## EXERCISE DETAILS
From the data below, retype exactly the lines starting with the one that contains "Frames from a" and ending with the one that contains "[00:00:01.90]", both included.

************

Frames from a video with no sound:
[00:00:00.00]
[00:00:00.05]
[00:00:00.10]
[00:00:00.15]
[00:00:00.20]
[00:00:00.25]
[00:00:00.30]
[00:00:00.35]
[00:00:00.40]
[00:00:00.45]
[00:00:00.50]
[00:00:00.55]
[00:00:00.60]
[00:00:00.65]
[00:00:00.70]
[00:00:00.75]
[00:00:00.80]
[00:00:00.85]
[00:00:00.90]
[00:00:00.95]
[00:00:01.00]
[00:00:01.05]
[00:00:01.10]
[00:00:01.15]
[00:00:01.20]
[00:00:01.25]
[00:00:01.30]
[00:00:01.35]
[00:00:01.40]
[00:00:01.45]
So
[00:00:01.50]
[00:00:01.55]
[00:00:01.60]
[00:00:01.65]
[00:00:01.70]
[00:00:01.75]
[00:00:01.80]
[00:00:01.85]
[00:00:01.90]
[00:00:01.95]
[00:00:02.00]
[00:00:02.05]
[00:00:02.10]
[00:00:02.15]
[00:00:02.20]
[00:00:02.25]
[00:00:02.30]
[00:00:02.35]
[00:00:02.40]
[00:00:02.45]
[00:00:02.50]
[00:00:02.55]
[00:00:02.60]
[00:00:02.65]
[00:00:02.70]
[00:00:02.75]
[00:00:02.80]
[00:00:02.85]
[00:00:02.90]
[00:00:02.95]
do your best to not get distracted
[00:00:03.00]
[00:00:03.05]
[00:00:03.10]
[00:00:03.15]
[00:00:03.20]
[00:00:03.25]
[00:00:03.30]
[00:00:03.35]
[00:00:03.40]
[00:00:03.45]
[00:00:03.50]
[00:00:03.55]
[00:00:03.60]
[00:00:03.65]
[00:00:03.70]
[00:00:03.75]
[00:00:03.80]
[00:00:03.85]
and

************

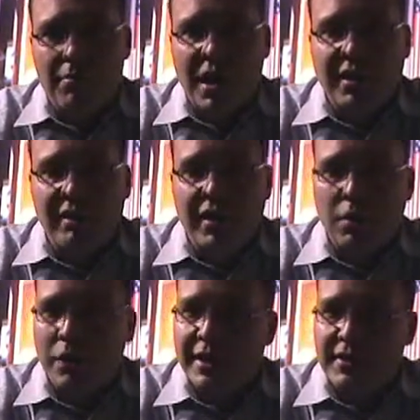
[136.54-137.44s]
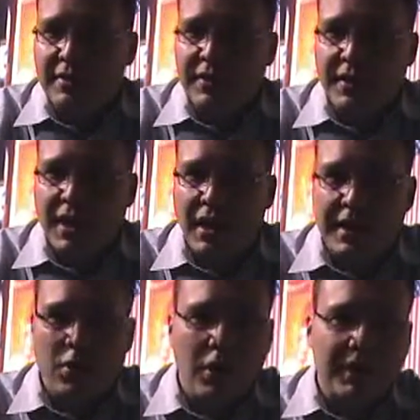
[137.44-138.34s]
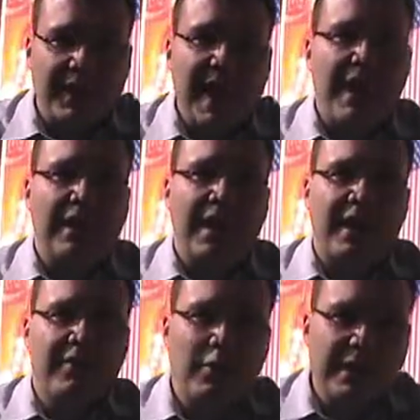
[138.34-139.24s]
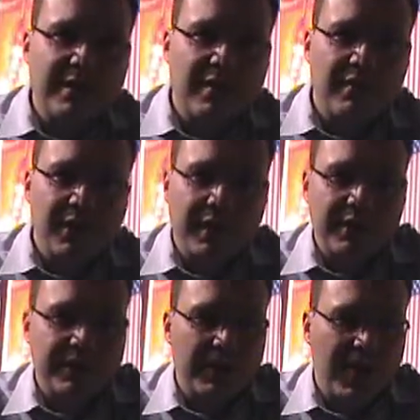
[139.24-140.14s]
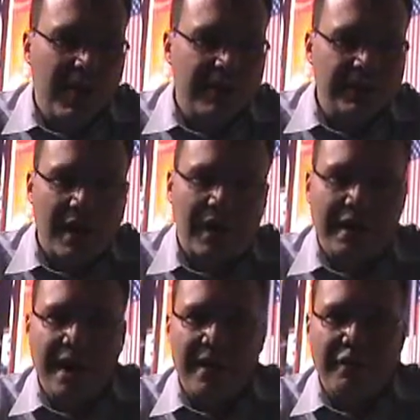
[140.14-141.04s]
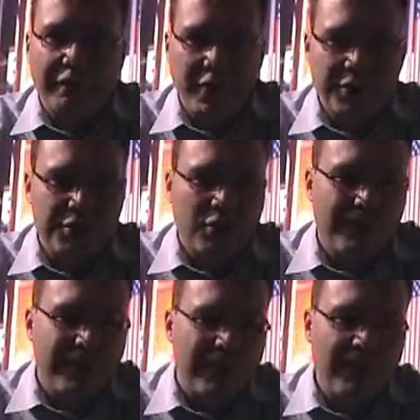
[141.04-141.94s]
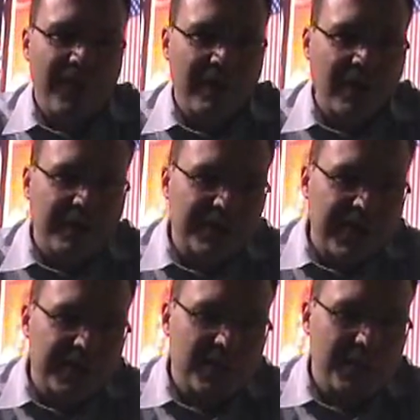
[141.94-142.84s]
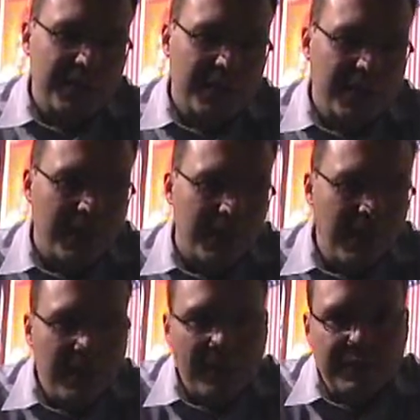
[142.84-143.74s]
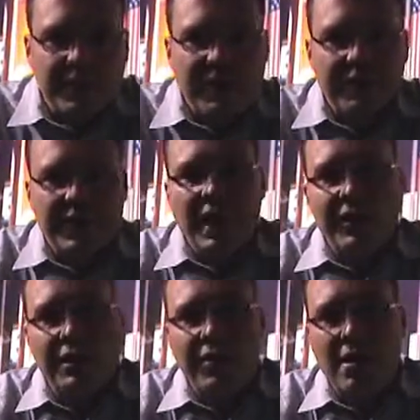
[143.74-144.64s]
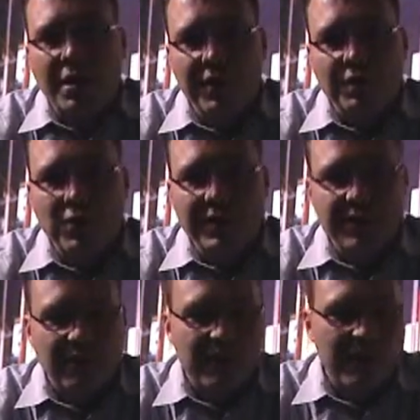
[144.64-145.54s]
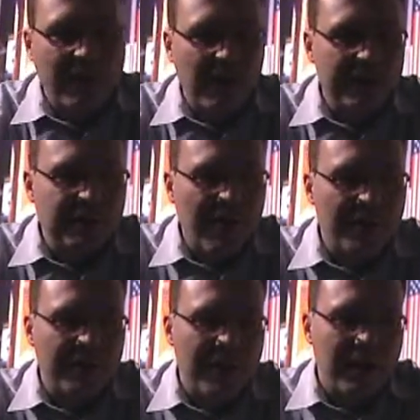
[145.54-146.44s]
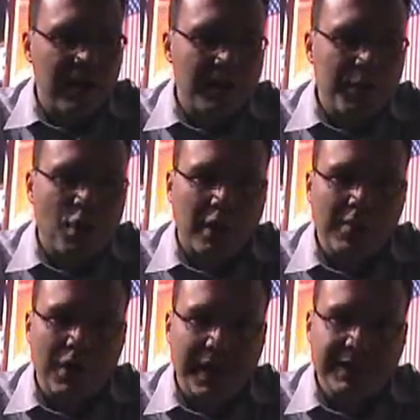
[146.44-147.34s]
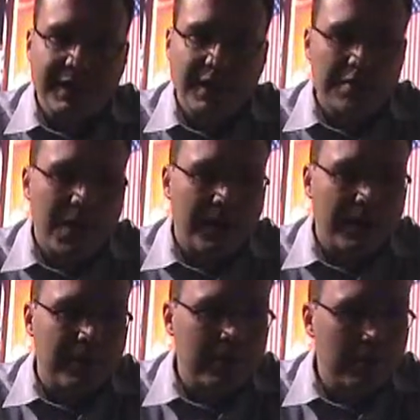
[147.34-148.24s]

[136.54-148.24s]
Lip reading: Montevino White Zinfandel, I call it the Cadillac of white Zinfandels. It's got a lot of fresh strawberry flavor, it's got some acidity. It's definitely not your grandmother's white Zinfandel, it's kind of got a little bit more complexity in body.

************

## COMPLETED TASK
Frames from a video with no sound:
[00:00:00.00]
[00:00:00.05]
[00:00:00.10]
[00:00:00.15]
[00:00:00.20]
[00:00:00.25]
[00:00:00.30]
[00:00:00.35]
[00:00:00.40]
[00:00:00.45]
[00:00:00.50]
[00:00:00.55]
[00:00:00.60]
[00:00:00.65]
[00:00:00.70]
[00:00:00.75]
[00:00:00.80]
[00:00:00.85]
[00:00:00.90]
[00:00:00.95]
[00:00:01.00]
[00:00:01.05]
[00:00:01.10]
[00:00:01.15]
[00:00:01.20]
[00:00:01.25]
[00:00:01.30]
[00:00:01.35]
[00:00:01.40]
[00:00:01.45]
So
[00:00:01.50]
[00:00:01.55]
[00:00:01.60]
[00:00:01.65]
[00:00:01.70]
[00:00:01.75]
[00:00:01.80]
[00:00:01.85]
[00:00:01.90]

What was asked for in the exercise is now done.